TASK OBJECTIVE: Retype each entry below exactly. Do not carry any image over.

DATA FOR PROCESSING:
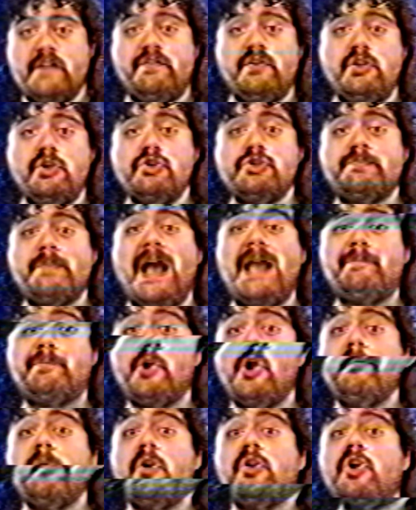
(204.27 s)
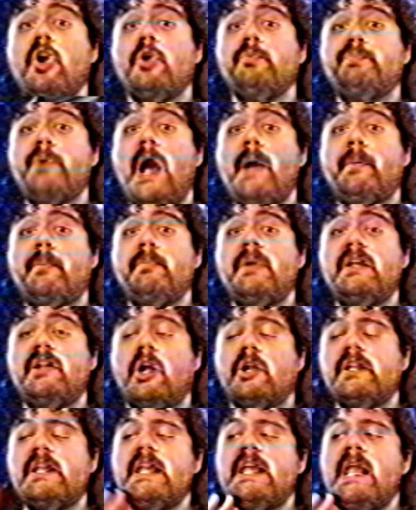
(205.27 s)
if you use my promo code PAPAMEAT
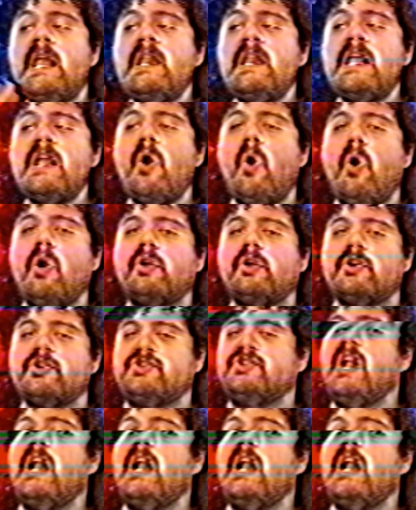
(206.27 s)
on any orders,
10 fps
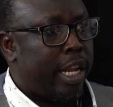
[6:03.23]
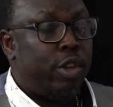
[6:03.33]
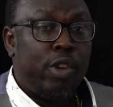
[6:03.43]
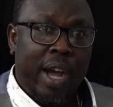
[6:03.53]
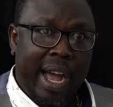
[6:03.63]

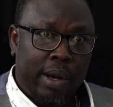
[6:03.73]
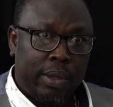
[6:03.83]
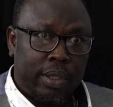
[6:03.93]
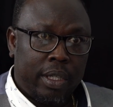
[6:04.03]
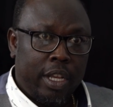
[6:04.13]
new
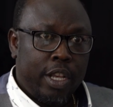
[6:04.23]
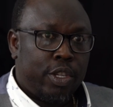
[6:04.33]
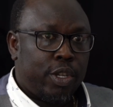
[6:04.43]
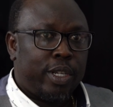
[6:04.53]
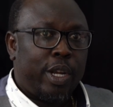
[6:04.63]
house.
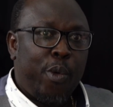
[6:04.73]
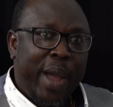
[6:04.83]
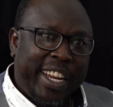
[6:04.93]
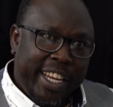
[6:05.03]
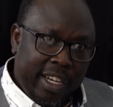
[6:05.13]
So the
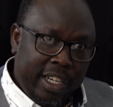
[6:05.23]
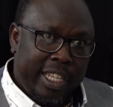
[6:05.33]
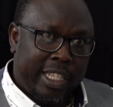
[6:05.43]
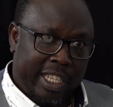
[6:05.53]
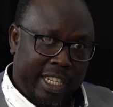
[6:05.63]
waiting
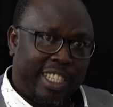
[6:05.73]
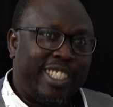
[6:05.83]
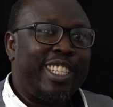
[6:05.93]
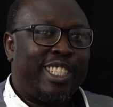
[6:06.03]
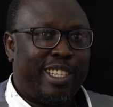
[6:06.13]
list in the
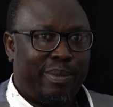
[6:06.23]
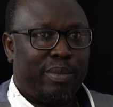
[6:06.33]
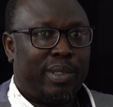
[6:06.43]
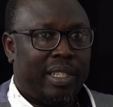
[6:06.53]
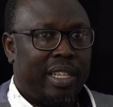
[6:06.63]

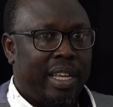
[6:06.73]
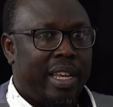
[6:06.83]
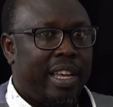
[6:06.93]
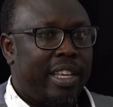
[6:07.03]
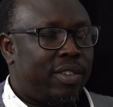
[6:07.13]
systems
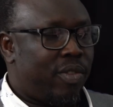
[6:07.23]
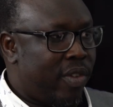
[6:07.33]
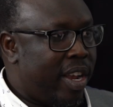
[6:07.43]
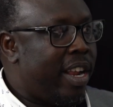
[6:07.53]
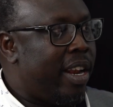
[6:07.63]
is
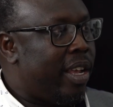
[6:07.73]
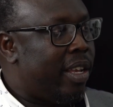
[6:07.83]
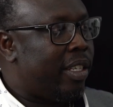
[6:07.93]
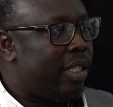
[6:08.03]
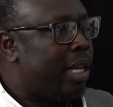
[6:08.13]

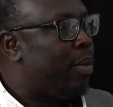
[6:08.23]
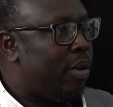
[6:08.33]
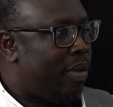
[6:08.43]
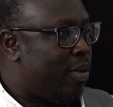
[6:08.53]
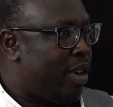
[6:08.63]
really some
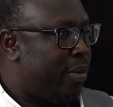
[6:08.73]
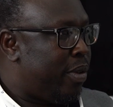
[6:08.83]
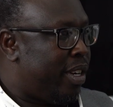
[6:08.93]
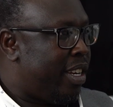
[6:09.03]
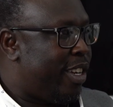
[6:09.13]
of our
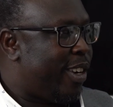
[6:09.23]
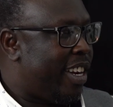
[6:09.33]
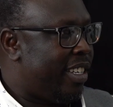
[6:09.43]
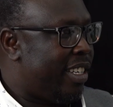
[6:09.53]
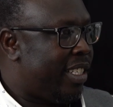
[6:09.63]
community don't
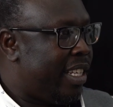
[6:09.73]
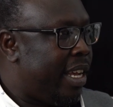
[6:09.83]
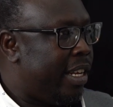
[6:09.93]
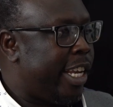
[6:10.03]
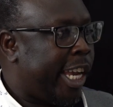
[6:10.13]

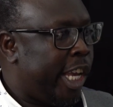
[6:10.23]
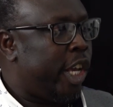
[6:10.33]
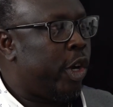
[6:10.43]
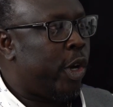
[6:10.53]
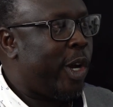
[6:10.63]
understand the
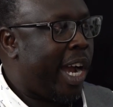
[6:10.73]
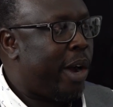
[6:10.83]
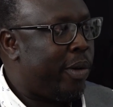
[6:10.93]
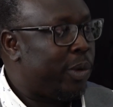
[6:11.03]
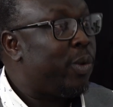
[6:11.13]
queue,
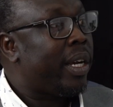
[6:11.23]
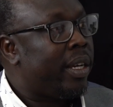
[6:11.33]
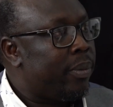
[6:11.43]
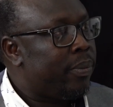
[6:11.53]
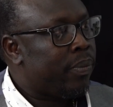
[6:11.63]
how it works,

EXERCISE SOLUTION:
(204.27 s)
(205.27 s)
if you use my promo code PAPAMEAT
(206.27 s)
on any orders,
10 fps
[6:03.23]
[6:03.33]
[6:03.43]
[6:03.53]
[6:03.63]

[6:03.73]
[6:03.83]
[6:03.93]
[6:04.03]
[6:04.13]
new
[6:04.23]
[6:04.33]
[6:04.43]
[6:04.53]
[6:04.63]
house.
[6:04.73]
[6:04.83]
[6:04.93]
[6:05.03]
[6:05.13]
So the
[6:05.23]
[6:05.33]
[6:05.43]
[6:05.53]
[6:05.63]
waiting
[6:05.73]
[6:05.83]
[6:05.93]
[6:06.03]
[6:06.13]
list in the
[6:06.23]
[6:06.33]
[6:06.43]
[6:06.53]
[6:06.63]

[6:06.73]
[6:06.83]
[6:06.93]
[6:07.03]
[6:07.13]
systems
[6:07.23]
[6:07.33]
[6:07.43]
[6:07.53]
[6:07.63]
is
[6:07.73]
[6:07.83]
[6:07.93]
[6:08.03]
[6:08.13]

[6:08.23]
[6:08.33]
[6:08.43]
[6:08.53]
[6:08.63]
really some
[6:08.73]
[6:08.83]
[6:08.93]
[6:09.03]
[6:09.13]
of our
[6:09.23]
[6:09.33]
[6:09.43]
[6:09.53]
[6:09.63]
community don't
[6:09.73]
[6:09.83]
[6:09.93]
[6:10.03]
[6:10.13]

[6:10.23]
[6:10.33]
[6:10.43]
[6:10.53]
[6:10.63]
understand the
[6:10.73]
[6:10.83]
[6:10.93]
[6:11.03]
[6:11.13]
queue,
[6:11.23]
[6:11.33]
[6:11.43]
[6:11.53]
[6:11.63]
how it works,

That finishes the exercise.